§ MR. STANSFELD (Halifax)With your permission, Sir, I should like to put a question as to the order of our Proceedings. I have been proposing to move the Adjournment of the House to-night, in order to call attention to a definite matter of urgent public importance—namely, the immediate duty of Her Majesty's Government with regard to certain practices in Indian Cantonments, as being in my view contrary to the Resolution of the House of Commons of June 15, 1888. I notice to day for the first time—having been absent from town—that there appears on the Paper a Notice of Motion by the hon. Baronet the Member for the Kingston Division (Sir R. Temple), who proposes to draw attention more or less, though not entirely so, to the same subject, but without assigning any definite occasion or date. I wish to ask you, Sir, whether I shall be in Order in making the Motion I had proposed?

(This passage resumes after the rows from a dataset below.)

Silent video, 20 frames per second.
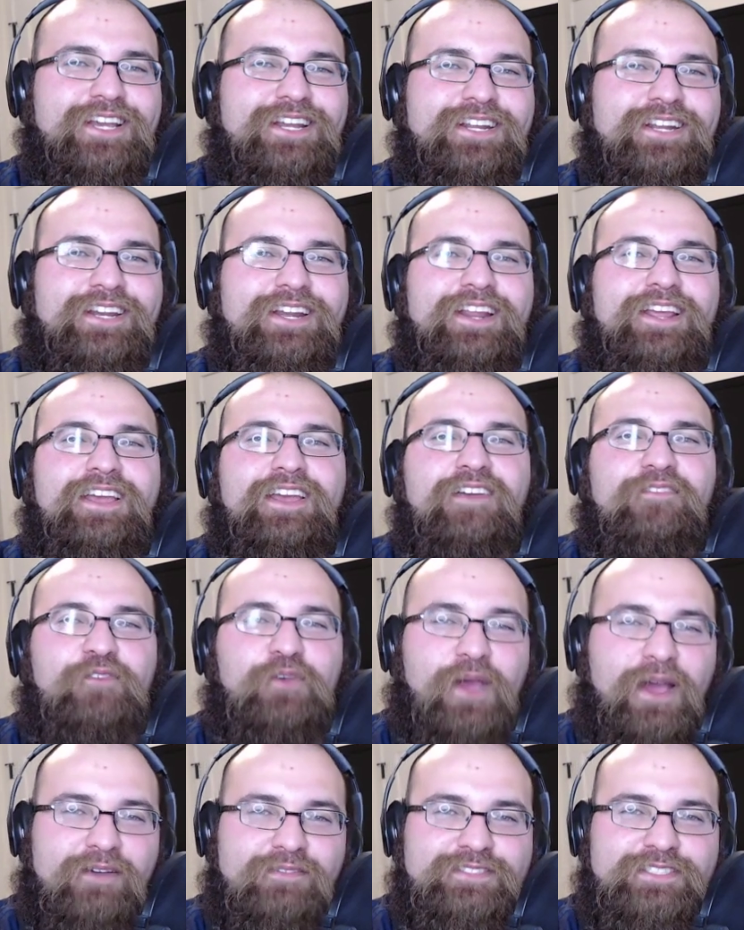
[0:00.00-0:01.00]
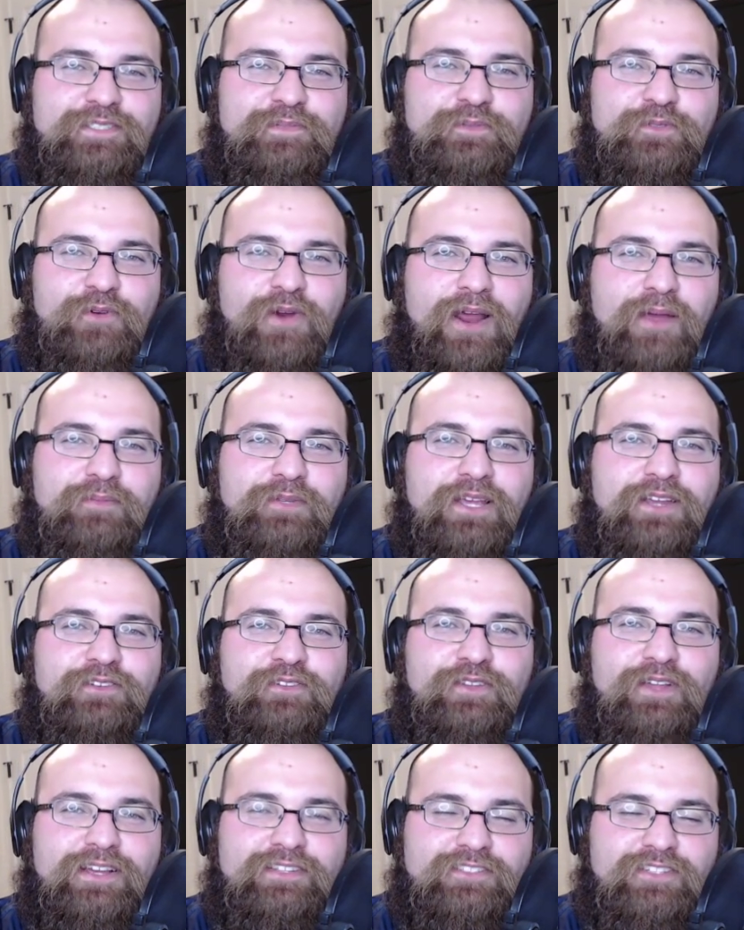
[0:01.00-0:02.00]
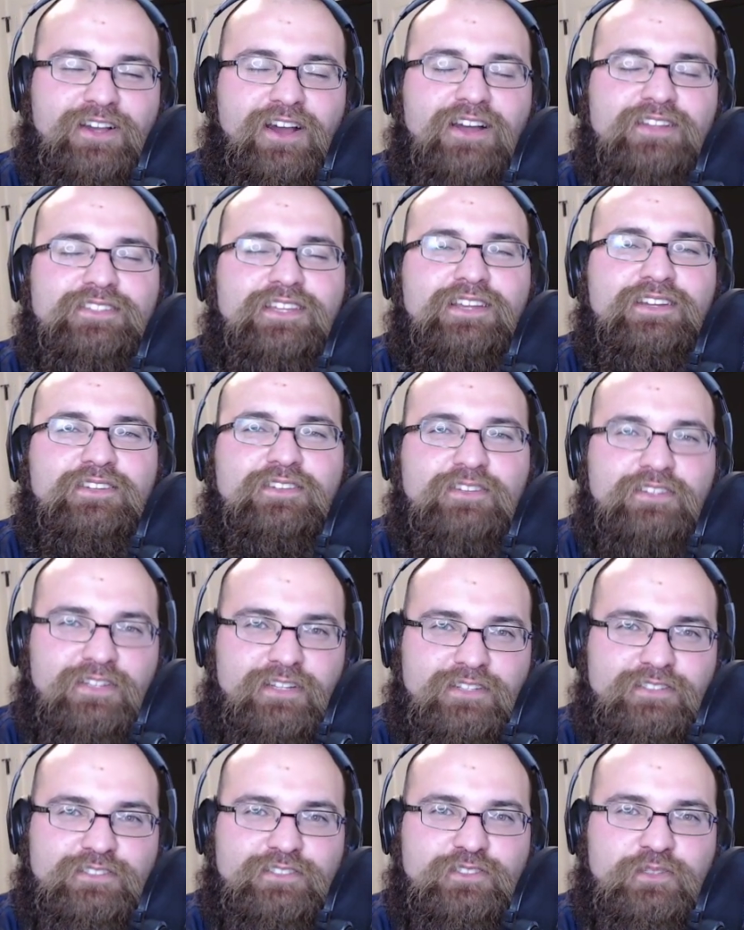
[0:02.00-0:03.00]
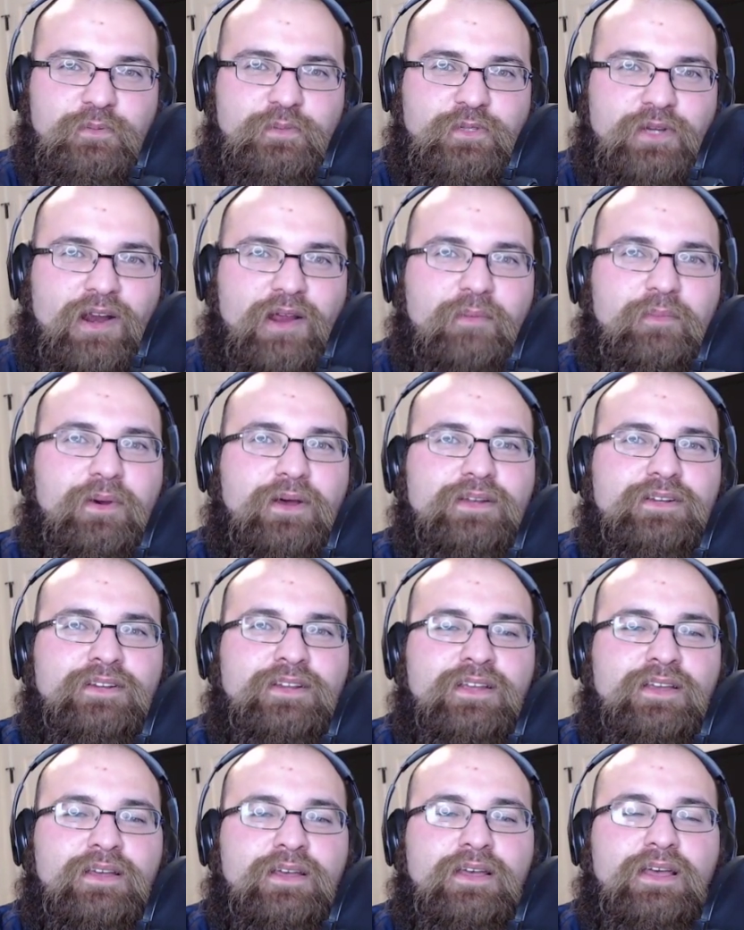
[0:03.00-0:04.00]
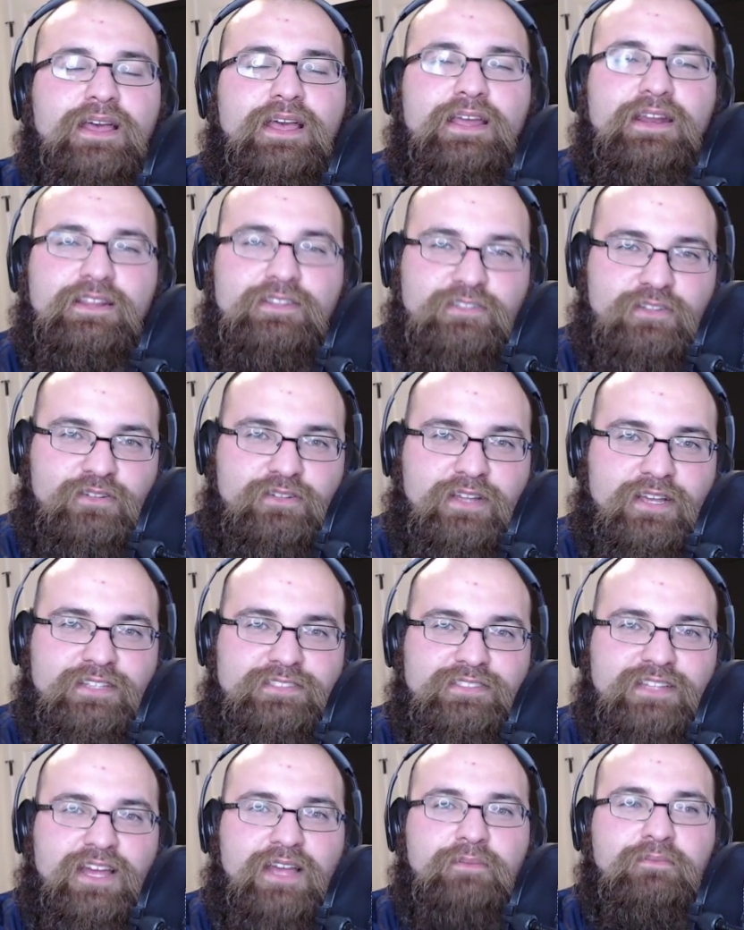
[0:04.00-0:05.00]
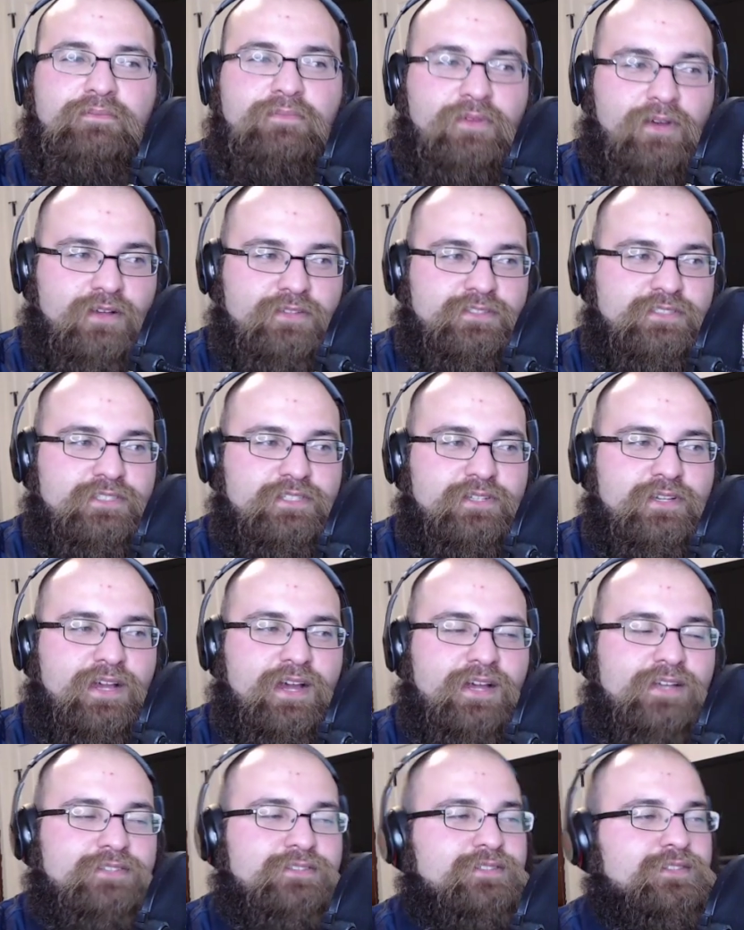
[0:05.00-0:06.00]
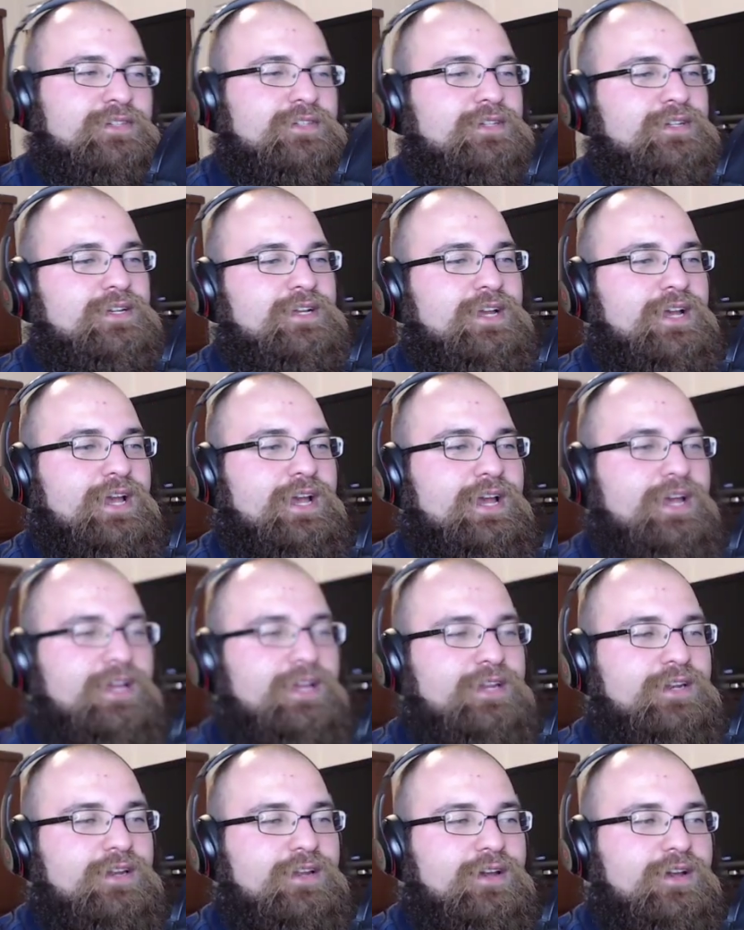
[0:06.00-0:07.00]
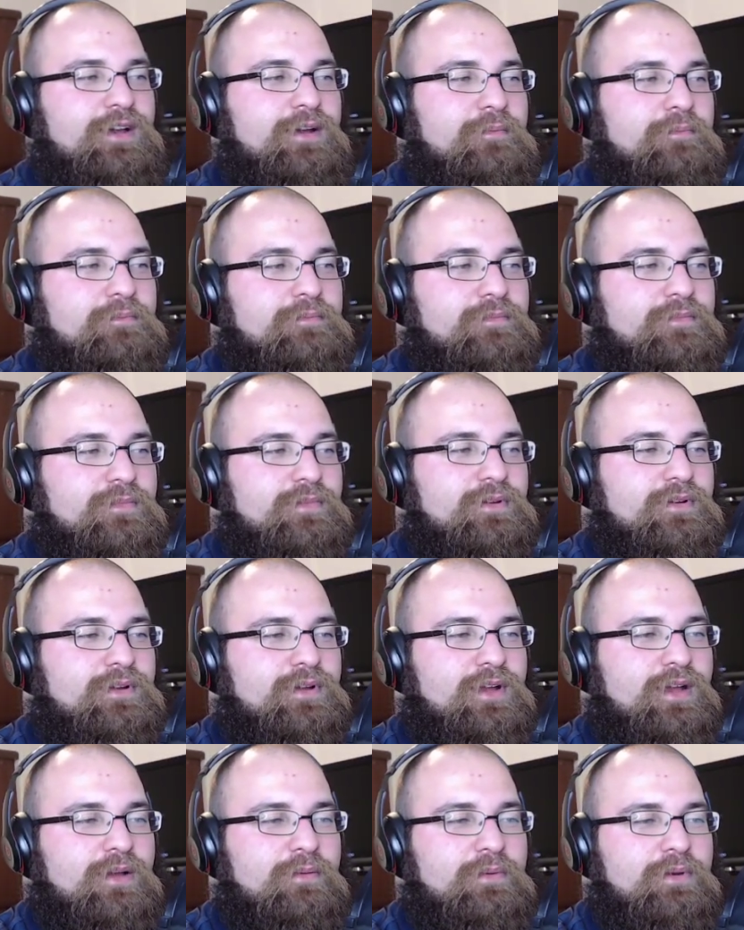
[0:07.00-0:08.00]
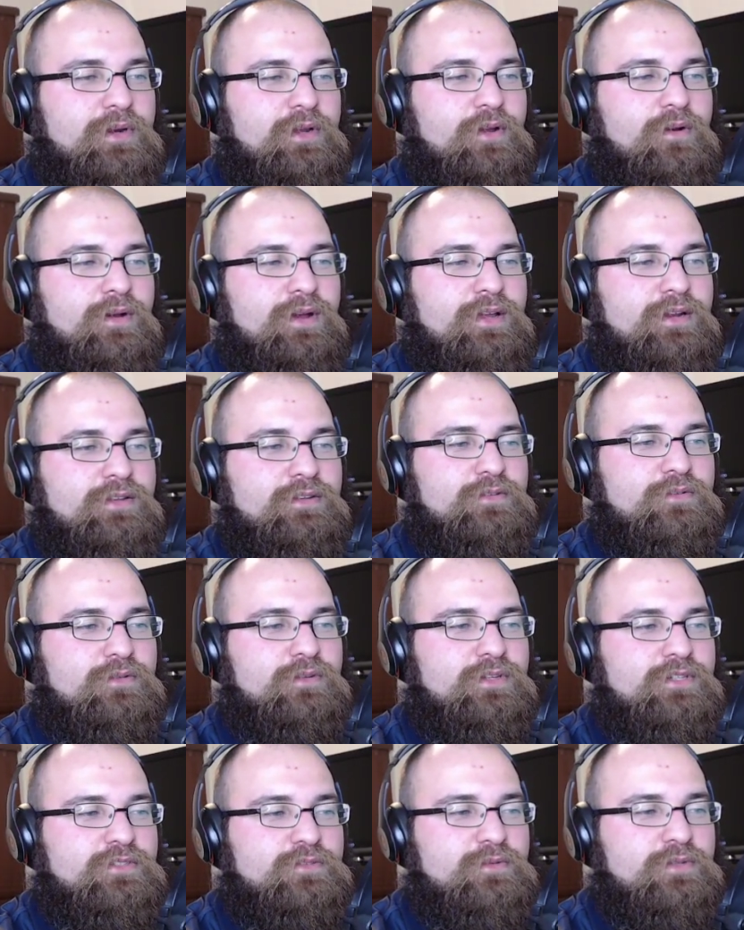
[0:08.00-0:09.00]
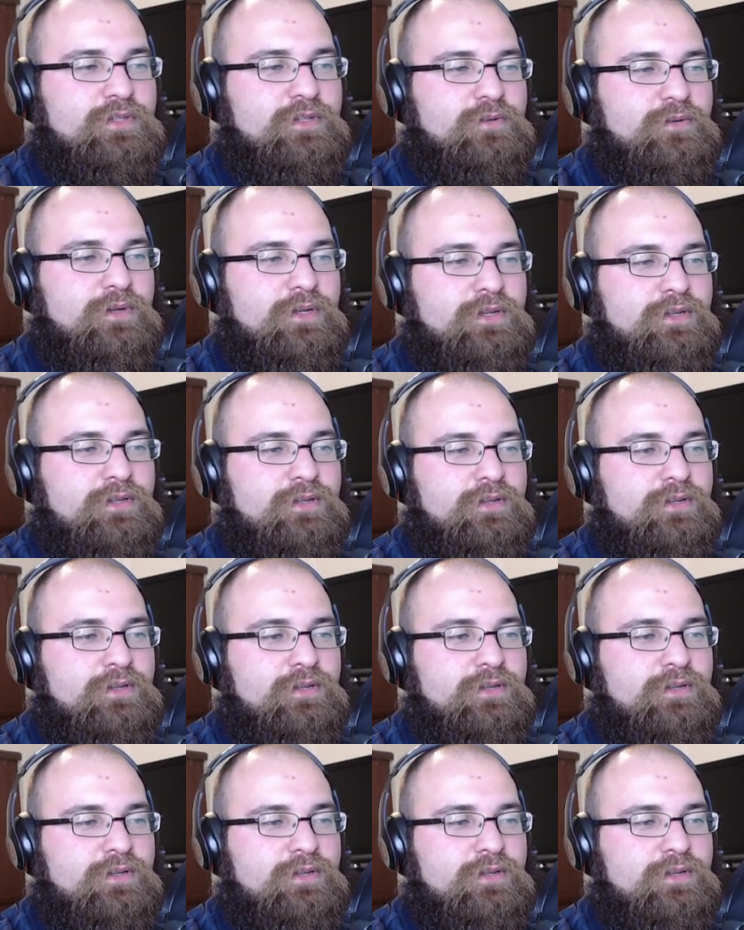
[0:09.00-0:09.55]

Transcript: it. If you haven't subscribed yet and you like the content, click the subscribe button. And until next time, I'll see you guys. And I'm going to go ahead and do this really quick.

§ MR. SPEAKERI also noticed the Motion which stands in the name of the hon. Baronet, and it would clearly act as a block upon the Motion of the right hon. Gentleman if the latter had proposed to move his Resolution to-day. Unless the hon. Baronet removes that block, it will not be competent for the right hon. Gentleman to move the Adjournment, even to-morrow. If there be a legitimate occasion on which the right hon. Gentleman may take that course, it will be on the Question that I leave the Chair on going into Committee on the Indian Budget. That is the state of the case.
§ MR. WALTER M'LAREN (Cheshire, Crewe)Would it be possible for the House to discuss this question on the Indian Budget without a Motion?

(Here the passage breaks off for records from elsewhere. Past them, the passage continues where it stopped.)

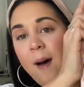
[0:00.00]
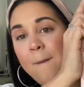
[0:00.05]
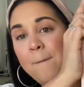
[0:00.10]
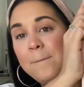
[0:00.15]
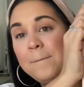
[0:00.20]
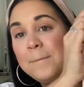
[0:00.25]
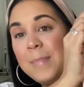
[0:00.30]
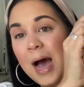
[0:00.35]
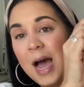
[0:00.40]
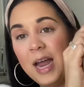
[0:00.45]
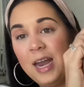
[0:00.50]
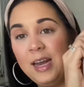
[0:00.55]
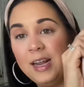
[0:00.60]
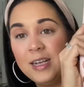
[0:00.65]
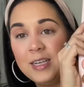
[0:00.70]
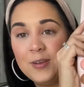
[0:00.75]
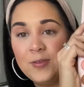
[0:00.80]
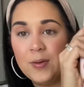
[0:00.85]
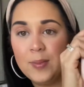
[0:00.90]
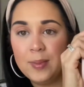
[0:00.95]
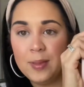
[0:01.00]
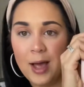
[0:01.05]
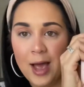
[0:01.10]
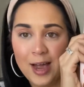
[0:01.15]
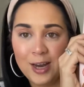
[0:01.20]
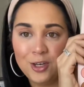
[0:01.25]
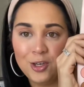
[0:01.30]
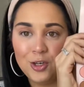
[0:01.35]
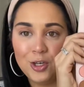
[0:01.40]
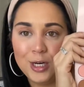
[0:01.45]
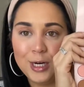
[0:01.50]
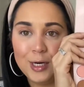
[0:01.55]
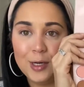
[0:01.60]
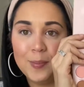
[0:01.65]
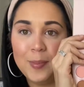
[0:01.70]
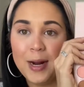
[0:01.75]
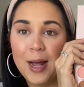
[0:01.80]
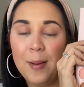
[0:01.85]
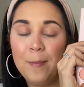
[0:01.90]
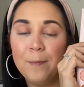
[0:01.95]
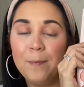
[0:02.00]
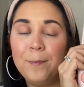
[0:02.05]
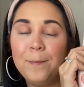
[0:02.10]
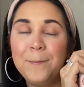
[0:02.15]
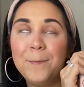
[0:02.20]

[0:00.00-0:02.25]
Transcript: Mine is from last year, but I'm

§ MR. SPEAKERNo; I do not think that would be in Order. The right hon. Gentleman asked me whether the fact that no day had been given for the discussion of the Motion by the hon. Baronet precluded the bringing forward 1580 of his own proposition. It is constantly held that a Motion which is down on the Paper, but for which no day has been fixed, acts as a block on the discussion of the question with which it deals before the date at which it is ultimately proposed to take the Motion on the Paper.
§ MR. WALTER M'LARENIf the hon. Baronet would withdraw his Motion at the end of Question time, I presume the right hon. Gentleman the Member for Halifax could go on with his Motion?
§ MR. SPEAKERThe Motion of the hon. Baronet cannot be moved to-day. It would come on to-morrow, on the Motion that I leave the Chair.
§ SIR J. GORST (Cambridge University)As this is a matter connected with the administration of the Indian Budget, would it not be in Order to make speeches upon it, and to discuss it when the Indian Budget is under consideration without any definite Motion?
§ MR. SPEAKERThat would be anticipating the discussion to which the Notice on the Paper relates.
§ MR. STANSFELDI do not quite understand whether I should have been in Order in moving the Adjournment of the House for the purpose I intended if the hon. Member for Kingston had not put a Notice on the Paper.
§ MR. SPEAKERThat raises another part of the question. I think that as a legitimate opportunity for the right hon. Gentleman to take occurs on the Question that I now leave the Chair, it would not be permissible for him to raise the question on the Motion for an Adjournment of the House, the more especially as only a short time—only a few hours—will elapse before the subject can be legitimately discussed in the ordinary way.
§ MR. J. STUART (Shoreditch, Hoxton)I beg to give notice that next Session I will call attention to the Report laid on the Table of this House by the Departmental Committee respecting cantonments in India, and move a Resolution.